1. The mouth piece should be held securely between the lips, not the teeth, as it may cause undue
jaw pressure or an inadequate seal.

2. Patient should swallow normally, and when necessary, slightly remove the Breather from the mouth and swallow to prevent a build up of saliva in the Breather.

3. Holding the nose closed or using nose clips may cause an uncomfortable sensation in the sinuses or ear canals but may be initially used in order for the patient to use the Breather correctly.

4. A face mask may also be used by taking the mouth piece off the Breather and securely pushing the Breather into the mask. Caution should also be used as a mask may cause a smothering sensation; therefore, proper use should be clearly explained before using a mask on the patient.
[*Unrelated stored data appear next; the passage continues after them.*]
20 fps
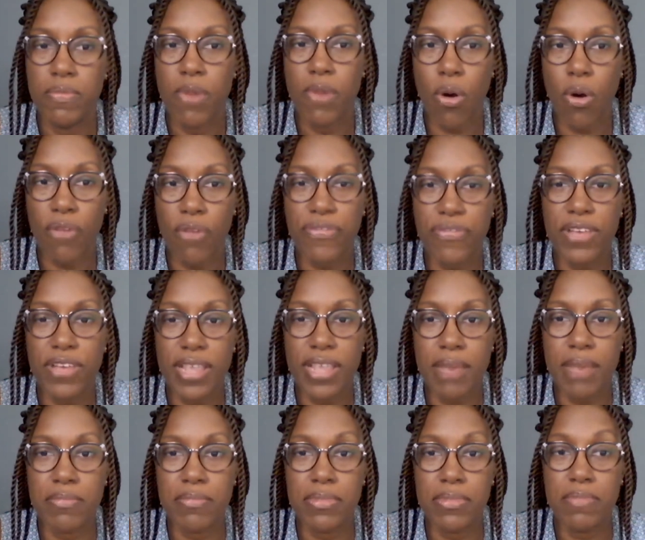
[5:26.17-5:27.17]
offer
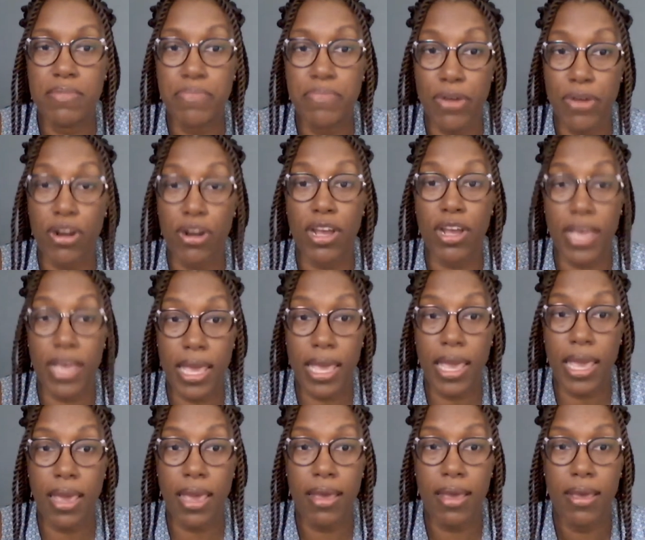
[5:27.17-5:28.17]
them product
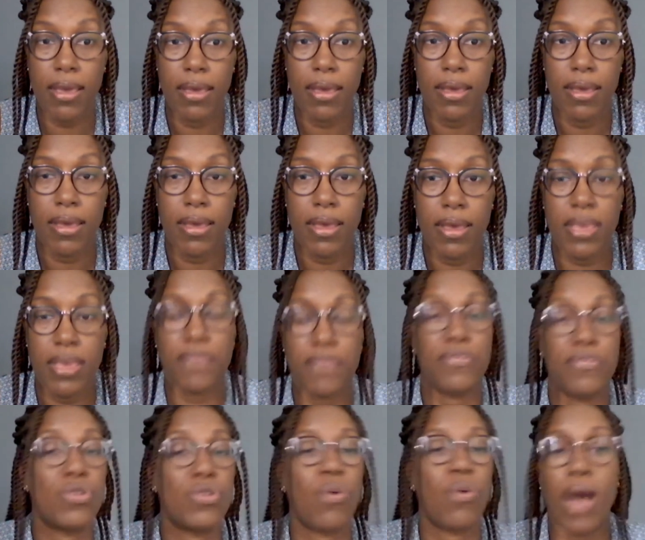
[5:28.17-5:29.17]
A,
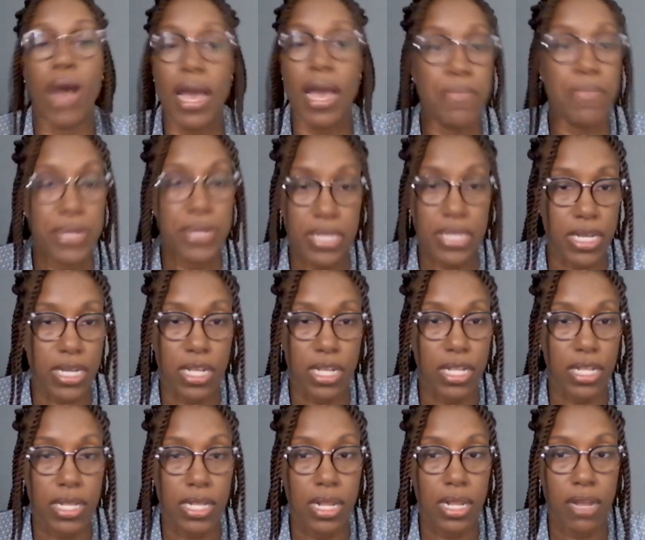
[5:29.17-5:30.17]
even though I
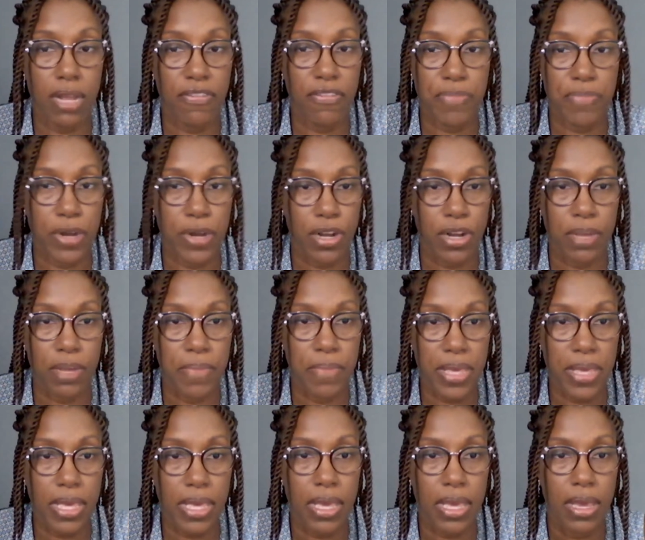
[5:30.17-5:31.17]
particularly love product
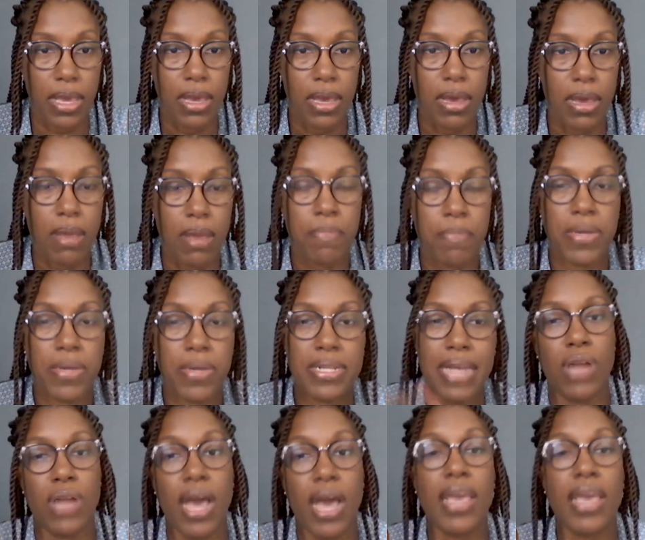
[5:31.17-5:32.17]
B, but
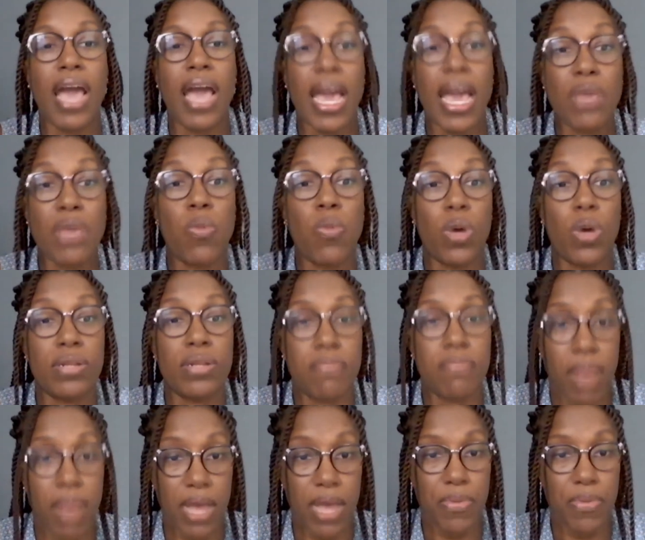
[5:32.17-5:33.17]
I want
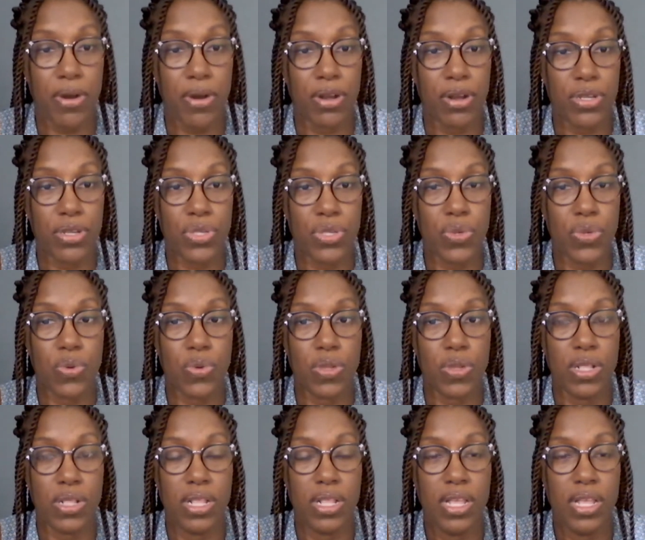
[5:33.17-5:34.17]
my product
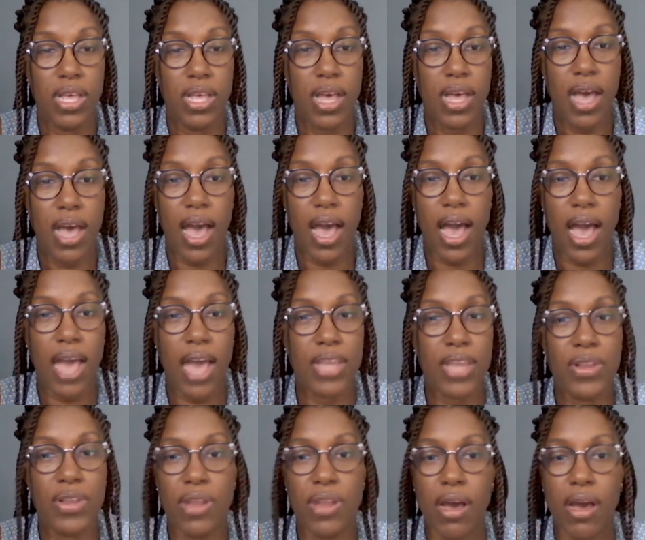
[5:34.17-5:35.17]
sold.
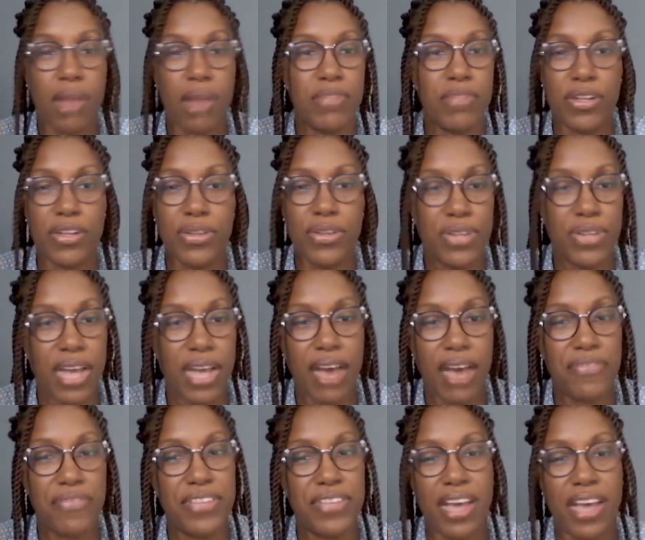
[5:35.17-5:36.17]
I'm not gonna
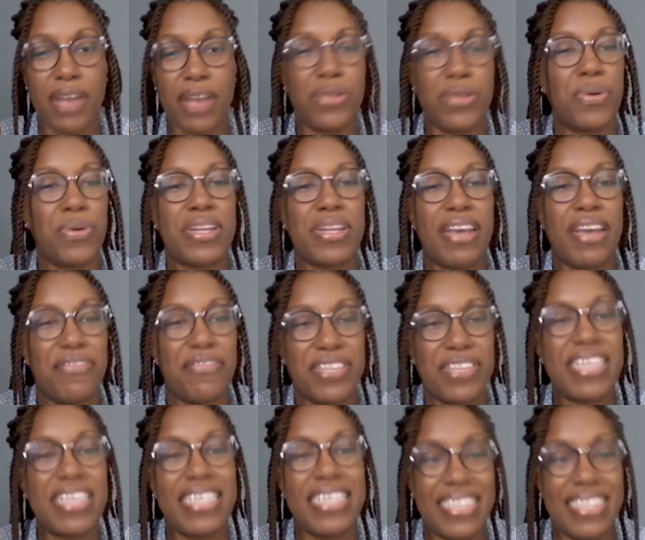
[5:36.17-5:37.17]
have to, I don't have
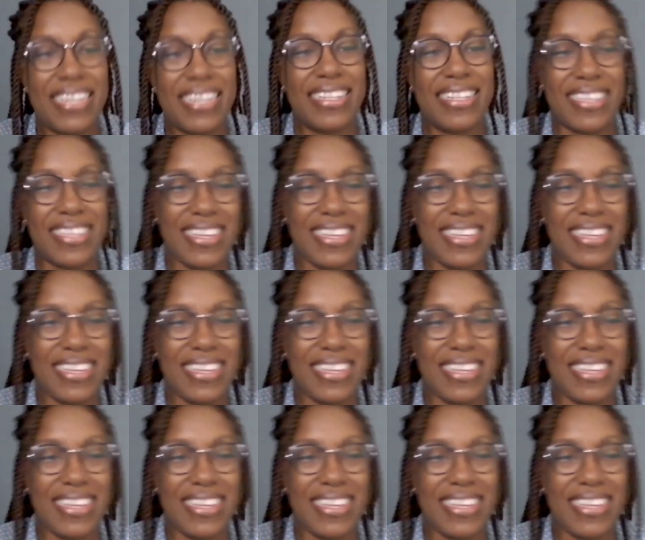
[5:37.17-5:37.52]
to eat it.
5. A strong flow of air should be heard while patient is inhaling and exhaling through the Breather;
effective training requires a fairly intense level of effort but not to the point of exhaustion. The mere sound of breathing is part of the audio feedback incentive to breathe deeply and correctly.
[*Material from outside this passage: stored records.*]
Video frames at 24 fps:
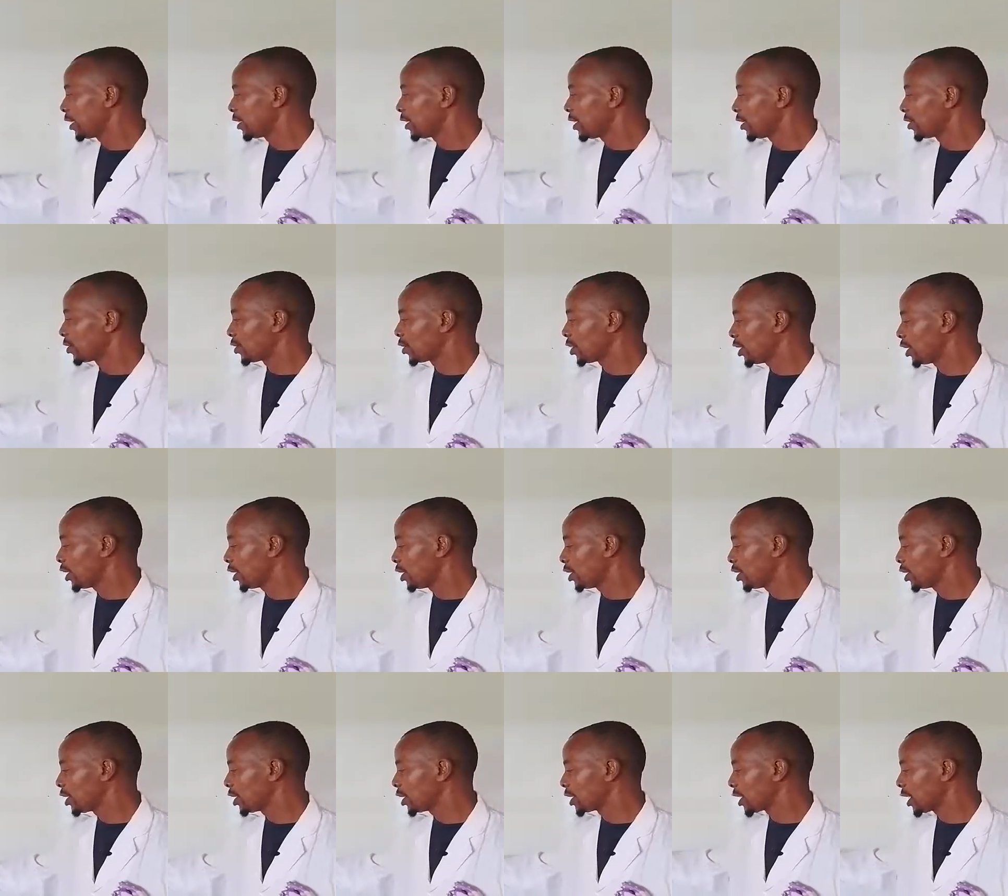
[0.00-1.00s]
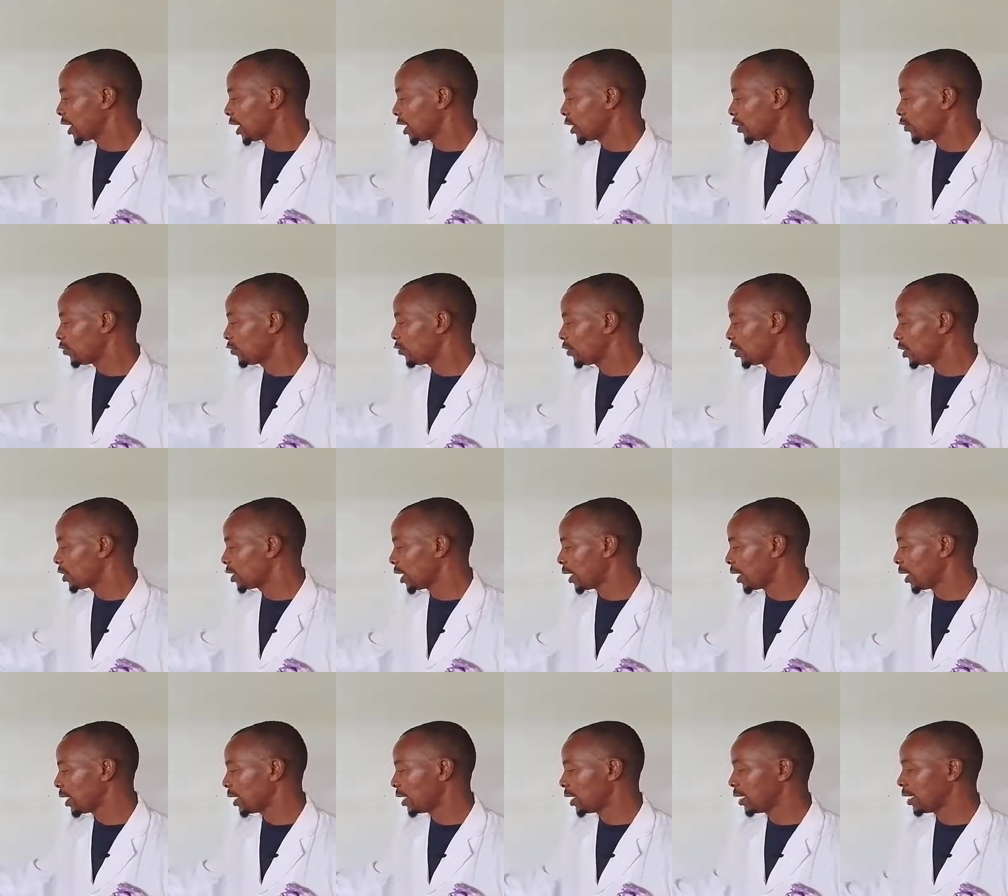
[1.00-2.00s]
the three can't feature
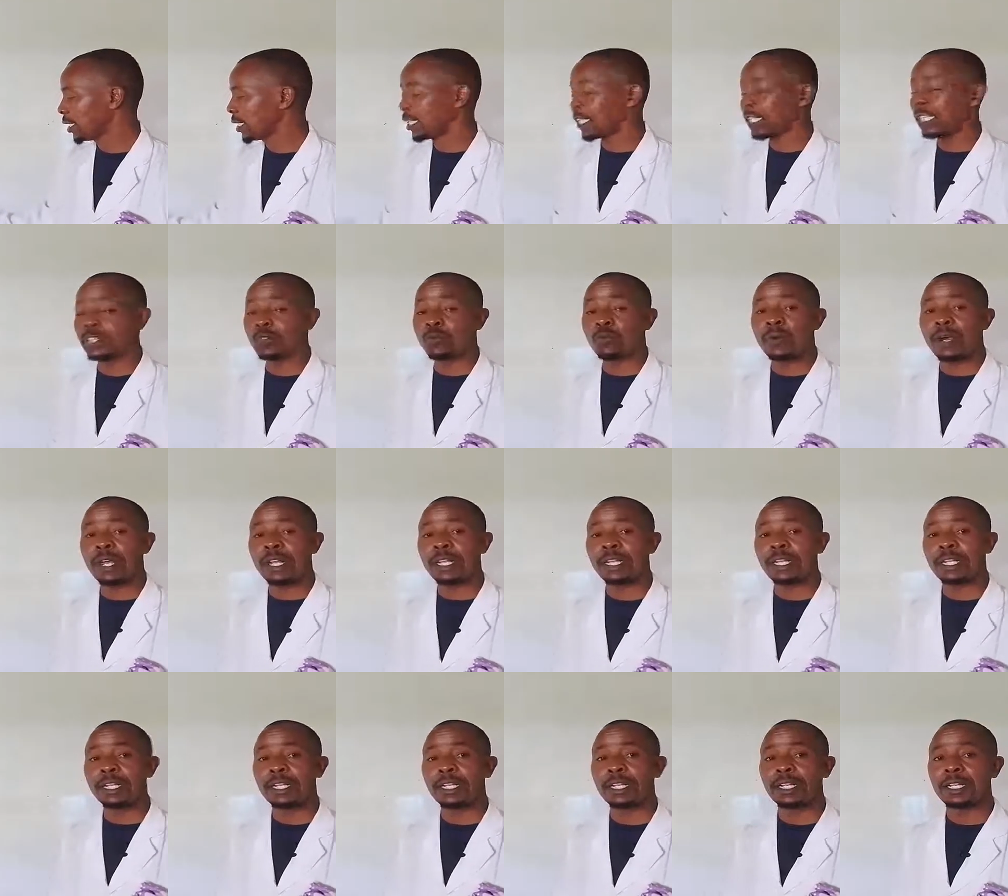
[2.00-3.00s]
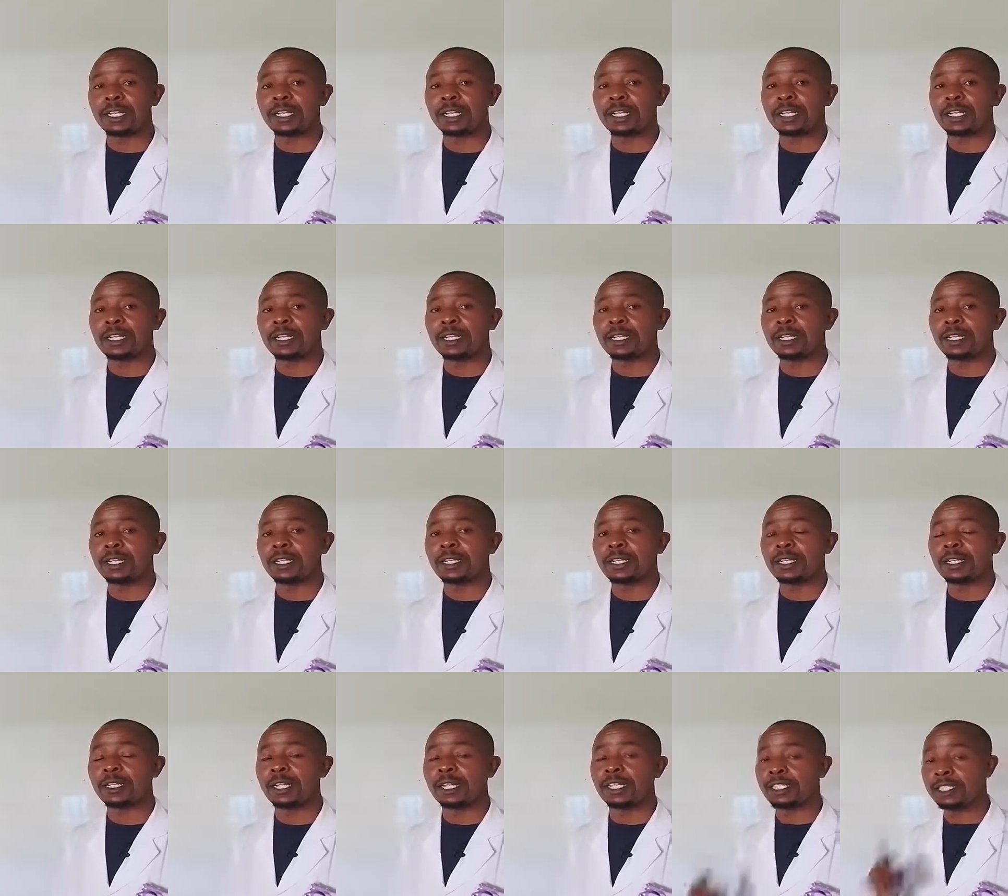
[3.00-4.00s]
in one
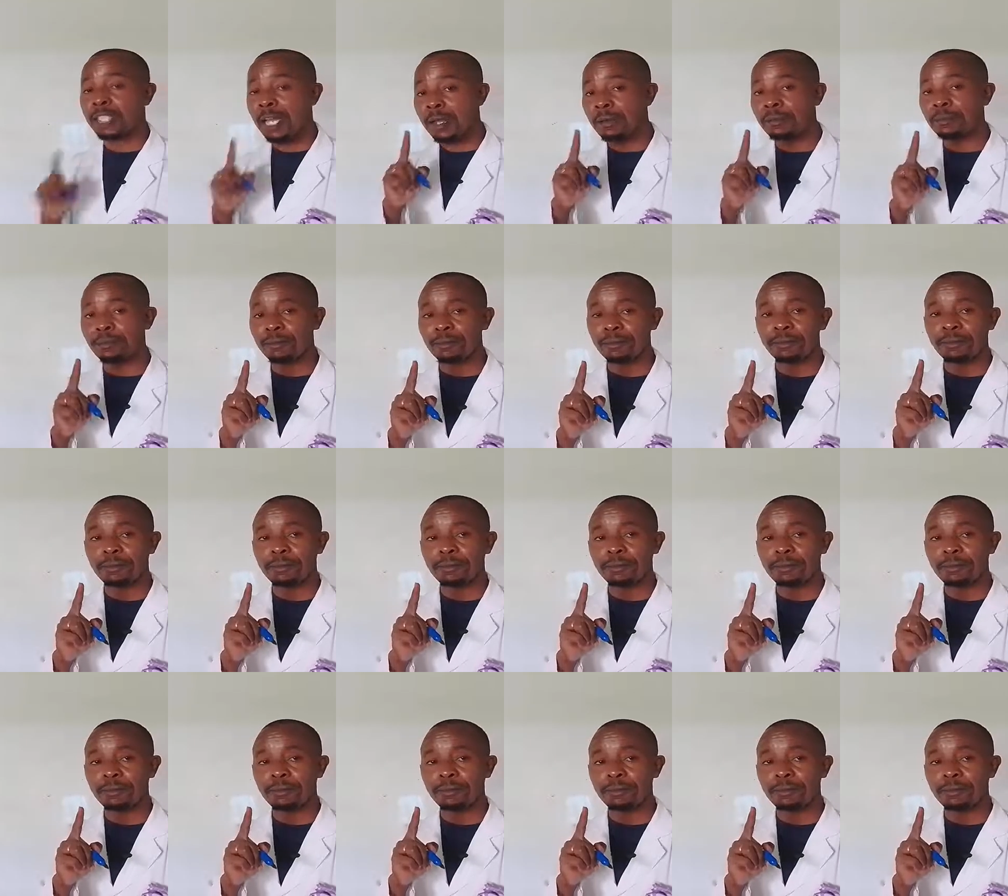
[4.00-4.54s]
exam.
J. Have patient hold resistive Breather to his/her mouth, or hold the Breather with gloved hand if
the patient is unable to do so.

K. Continue increasing the resistances.

1. After maintaining the prescribed training level, the level of resistance may be increased. Inhalation and exhalation settings are independent from each other; i.e., inhalation may increase more quickly than exhalation resistance. Each breath should still be forcefully maintained approximately 2 to 3 seconds. Please note: Both inhalation and exhalation resistance should be set at levels where the patient and clinician detect that there is an adequate level of resistance being met.
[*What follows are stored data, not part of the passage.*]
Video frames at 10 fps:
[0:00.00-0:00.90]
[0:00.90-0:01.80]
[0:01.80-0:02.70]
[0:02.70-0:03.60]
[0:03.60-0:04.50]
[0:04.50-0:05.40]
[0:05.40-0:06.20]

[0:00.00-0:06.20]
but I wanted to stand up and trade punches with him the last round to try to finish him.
2. As resistance levels increase, training time may initially be decreased and then gradually
increased again as tolerated.

L. After final use of the day, the Breather should be cleaned with warm, soapy water or a bactericidal
agent. Rinse well, shake off excess water; allow device to air dry on a clean paper towel. Store in a
plastic bag after device is dry. Note: If the rubber diaphragm sticks from moisture buildup after train-
ing or cleaning, simply exhaling forcefully through the Breather will release the moisture seal.

M. SLP/therapist should monitor patient for signs of distress before, during, and immediately after Rx.

N. Document patient’s progress. i.e. levels of resistance, number of sets, time, etc.

O. Obtain and document the patient’s heart rate, respiratory rate, and, if indicated, oxygen saturation at
the close of the RBT treatment session.